Pinning provides a more long-lived mechanism of data persistence for commits. Pinning is a process for instructing a Ceramic node to explicitly host (i.e. "pin") the commits for a specific stream. Since commits are stored in IPLD, Ceramic nodes already contain a bundled IPFS node which is where this pinning occurs. IPFS nodes can pin all commits for any stream which is accessible over the Ceramic network to which it is connected. Ceramic pinning can also work using an external IPFS node instead of the bundled internal version.

If developers want the easiest way to make their streams persistent beyond a single session and more resilient against data loss, then pinning is the right option. Ceramic nodes can pin an unlimited number of streams. However, note that if only one IPFS node is pinning a given stream and it disappears forever or gets corrupted, then that stream will be lost. Also, if only one node is pinning a stream (and no other Ceramic nodes have it in cache) and that node goes offline, then that stream will be unavailable to others. Therefore, for improved resilience and data availability it is best to have multiple IPFS nodes running in different envitonments pinning the same streams.

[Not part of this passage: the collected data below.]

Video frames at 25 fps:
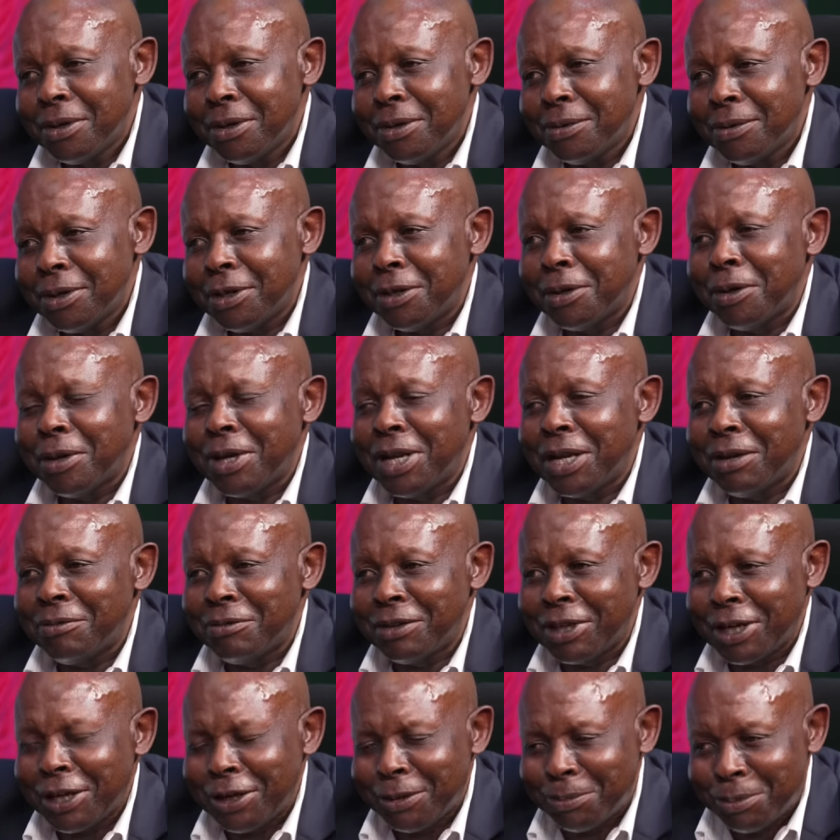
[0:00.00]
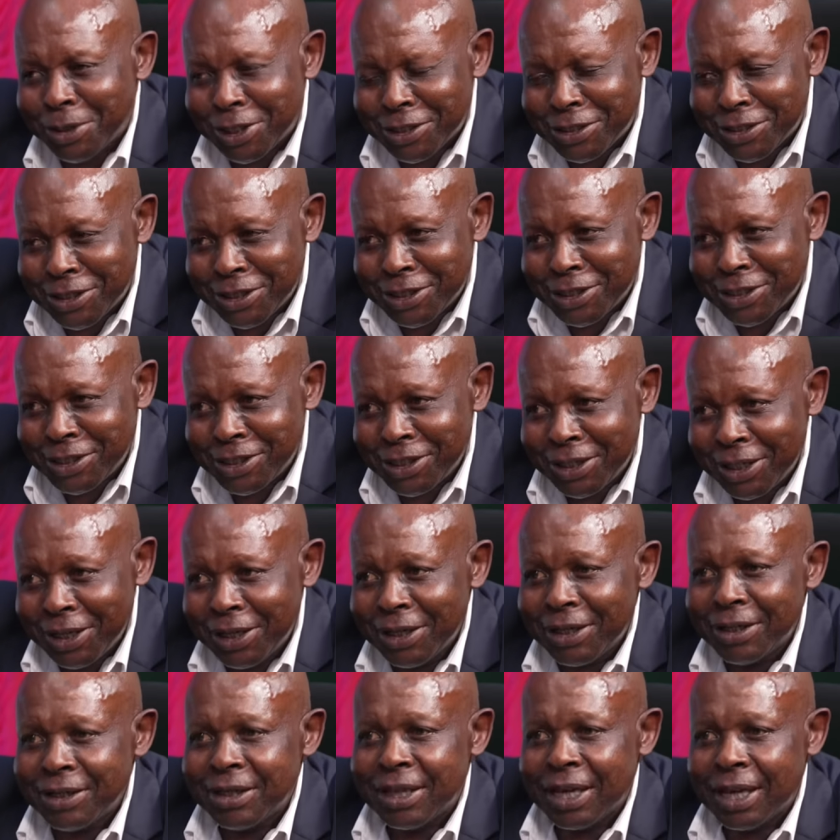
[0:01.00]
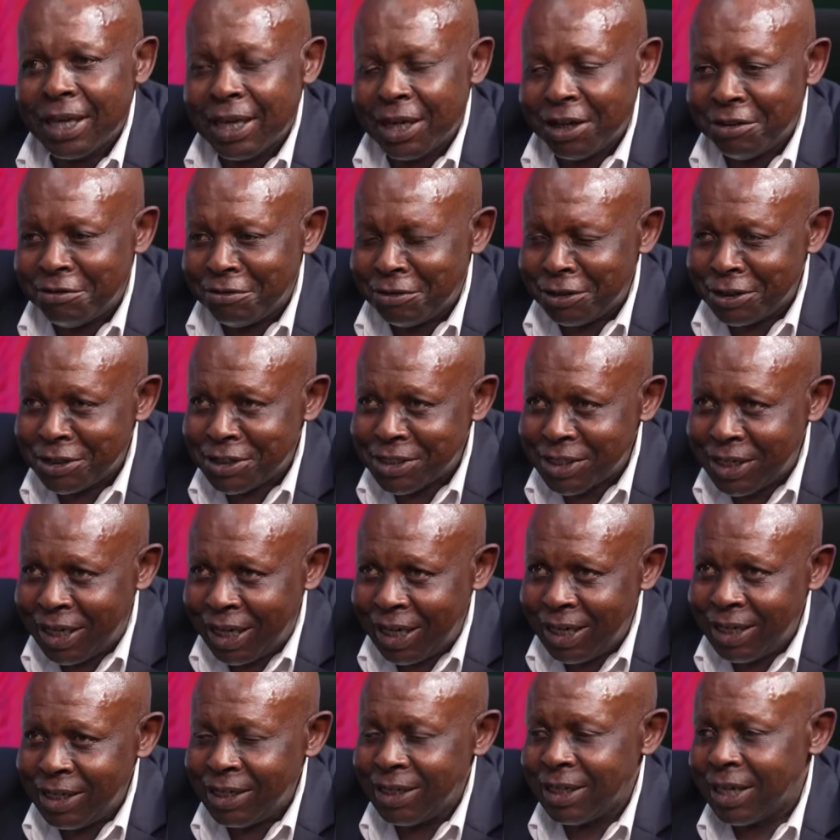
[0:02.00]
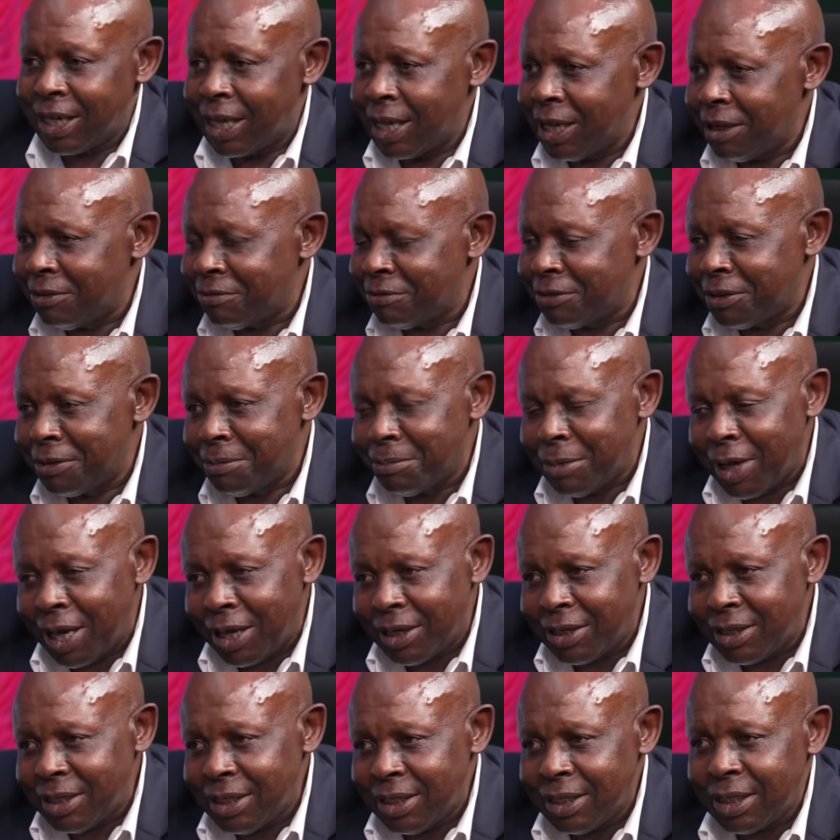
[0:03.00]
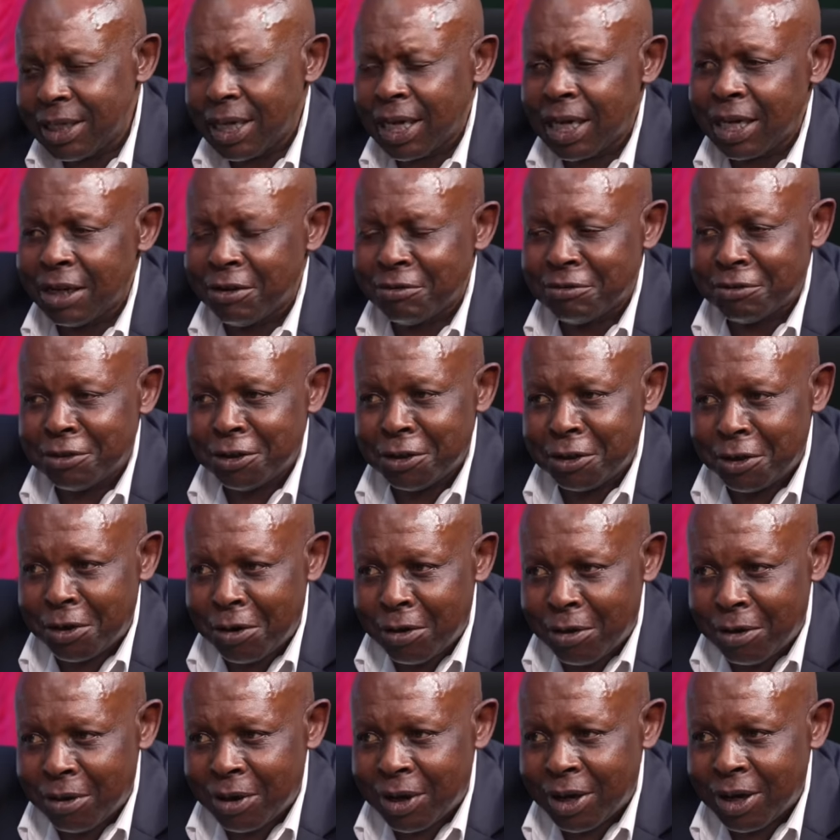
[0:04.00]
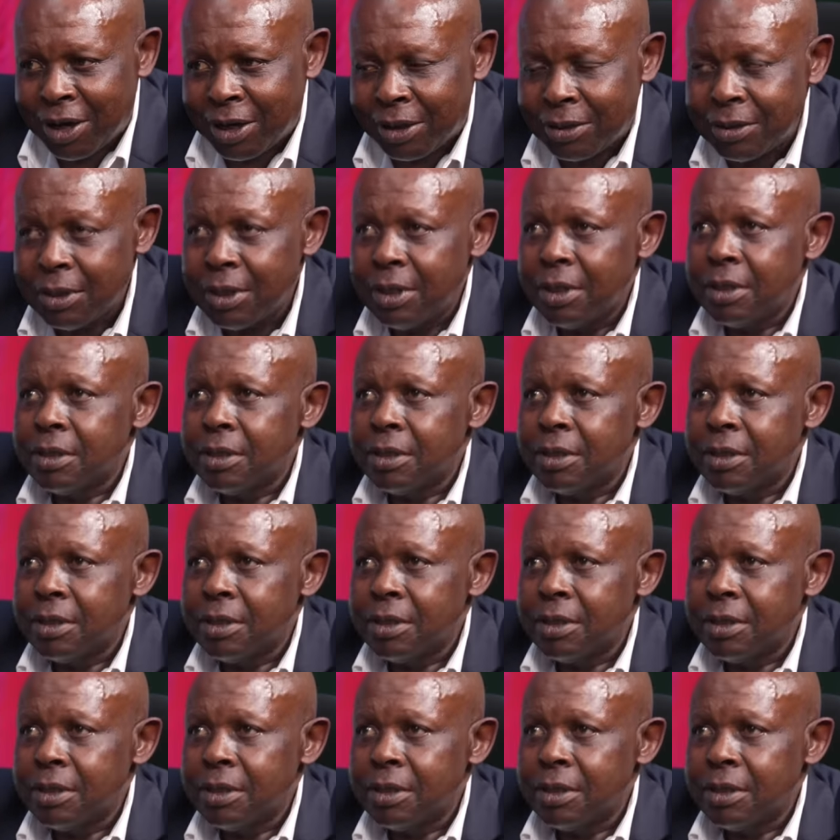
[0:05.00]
Yeah. We don't have the capacity. They have the skill, they have the money, they have the know how.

See the Pinning guide for instructions on how to pin streams on a Ceramic node.

Archiving

Archiving is the most durable, long-lived form of persistence for commits. In addition to caching and pinning, Ceramic developers may also configure their node to connect to an external service for archiving all commits that make up a stream. The exact guarantees provided by archiving differ with each implementation and service provider. For example, archiving to Filecoin provides crypto-economically guaranteed data availability with a pay-as-you-go model, while archiving to Arweave provides crypto-economically guaranteed data availability with a one-time payment model. Conversely, archiving to Amazon S3 provides a simpler model however Amazon cannot guarantee that your data will always be available (for example you could stop paying your bill), but the storage is still more resilient than using pinning and caching only.

Stream state

In addition to the commit log mentioned above which is stored in IPFS, every stream has a state which is not stored in IPFS but rather is collectively tracked, persisted, and made available by all Ceramic nodes that are caching and/or pinning the stream. Both the complete commit history and the state are needed to successfully load and interact with streams.

Caching

State caching works the same as commit caching.

Pinning

State pinning works the same as commit pinning, except state pinning does not occur on IPFS. State pinning simply occurs in a database internal to the Ceramic node.

Archiving

Ceramic is working on a durable, decentralized state store which will be used to persist and guarantee availability for the state of streams. This is on the roadmap. It's not critical to the immediate use of Ceramic, but will serve to make state more resilient and available. In the meantime, Ceramic supports archiving state to Amazon S3, for an option with more durability and reliability than the local database used by default.